Exercise brief —
Every entry must be repeated exactly in the answer.

The data —
# # # # #
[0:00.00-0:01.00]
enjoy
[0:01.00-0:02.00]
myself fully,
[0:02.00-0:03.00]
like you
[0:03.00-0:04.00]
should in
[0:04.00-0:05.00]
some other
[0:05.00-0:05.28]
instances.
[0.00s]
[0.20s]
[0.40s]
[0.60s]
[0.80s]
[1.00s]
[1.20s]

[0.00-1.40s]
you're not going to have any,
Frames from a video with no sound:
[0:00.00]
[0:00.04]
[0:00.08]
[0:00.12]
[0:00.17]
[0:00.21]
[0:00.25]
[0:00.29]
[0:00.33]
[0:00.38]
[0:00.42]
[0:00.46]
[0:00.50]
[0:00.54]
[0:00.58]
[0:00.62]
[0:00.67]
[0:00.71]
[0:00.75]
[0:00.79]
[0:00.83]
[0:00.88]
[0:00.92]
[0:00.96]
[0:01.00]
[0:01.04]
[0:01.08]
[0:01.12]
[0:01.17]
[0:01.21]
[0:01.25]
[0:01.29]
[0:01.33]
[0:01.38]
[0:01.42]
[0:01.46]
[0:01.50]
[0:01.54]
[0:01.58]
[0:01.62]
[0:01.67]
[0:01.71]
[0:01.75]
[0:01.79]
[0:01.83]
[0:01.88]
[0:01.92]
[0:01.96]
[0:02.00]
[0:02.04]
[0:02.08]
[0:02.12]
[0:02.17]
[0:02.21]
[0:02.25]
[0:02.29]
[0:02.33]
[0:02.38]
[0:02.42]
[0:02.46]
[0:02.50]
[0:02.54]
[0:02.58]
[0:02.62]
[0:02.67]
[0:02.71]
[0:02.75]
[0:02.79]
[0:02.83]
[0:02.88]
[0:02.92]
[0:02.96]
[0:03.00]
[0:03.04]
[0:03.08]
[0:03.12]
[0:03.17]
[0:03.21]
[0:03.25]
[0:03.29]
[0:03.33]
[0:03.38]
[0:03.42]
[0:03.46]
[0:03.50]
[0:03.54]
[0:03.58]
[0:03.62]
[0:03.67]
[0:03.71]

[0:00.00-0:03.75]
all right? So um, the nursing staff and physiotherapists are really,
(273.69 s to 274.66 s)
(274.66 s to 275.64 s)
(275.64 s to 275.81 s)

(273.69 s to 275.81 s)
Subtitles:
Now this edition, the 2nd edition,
# # # # #
Task result —
[0:00.00-0:01.00]
enjoy
[0:01.00-0:02.00]
myself fully,
[0:02.00-0:03.00]
like you
[0:03.00-0:04.00]
should in
[0:04.00-0:05.00]
some other
[0:05.00-0:05.28]
instances.
[0.00s]
[0.20s]
[0.40s]
[0.60s]
[0.80s]
[1.00s]
[1.20s]

[0.00-1.40s]
you're not going to have any,
Frames from a video with no sound:
[0:00.00]
[0:00.04]
[0:00.08]
[0:00.12]
[0:00.17]
[0:00.21]
[0:00.25]
[0:00.29]
[0:00.33]
[0:00.38]
[0:00.42]
[0:00.46]
[0:00.50]
[0:00.54]
[0:00.58]
[0:00.62]
[0:00.67]
[0:00.71]
[0:00.75]
[0:00.79]
[0:00.83]
[0:00.88]
[0:00.92]
[0:00.96]
[0:01.00]
[0:01.04]
[0:01.08]
[0:01.12]
[0:01.17]
[0:01.21]
[0:01.25]
[0:01.29]
[0:01.33]
[0:01.38]
[0:01.42]
[0:01.46]
[0:01.50]
[0:01.54]
[0:01.58]
[0:01.62]
[0:01.67]
[0:01.71]
[0:01.75]
[0:01.79]
[0:01.83]
[0:01.88]
[0:01.92]
[0:01.96]
[0:02.00]
[0:02.04]
[0:02.08]
[0:02.12]
[0:02.17]
[0:02.21]
[0:02.25]
[0:02.29]
[0:02.33]
[0:02.38]
[0:02.42]
[0:02.46]
[0:02.50]
[0:02.54]
[0:02.58]
[0:02.62]
[0:02.67]
[0:02.71]
[0:02.75]
[0:02.79]
[0:02.83]
[0:02.88]
[0:02.92]
[0:02.96]
[0:03.00]
[0:03.04]
[0:03.08]
[0:03.12]
[0:03.17]
[0:03.21]
[0:03.25]
[0:03.29]
[0:03.33]
[0:03.38]
[0:03.42]
[0:03.46]
[0:03.50]
[0:03.54]
[0:03.58]
[0:03.62]
[0:03.67]
[0:03.71]

[0:00.00-0:03.75]
all right? So um, the nursing staff and physiotherapists are really,
(273.69 s to 274.66 s)
(274.66 s to 275.64 s)
(275.64 s to 275.81 s)

(273.69 s to 275.81 s)
Subtitles:
Now this edition, the 2nd edition,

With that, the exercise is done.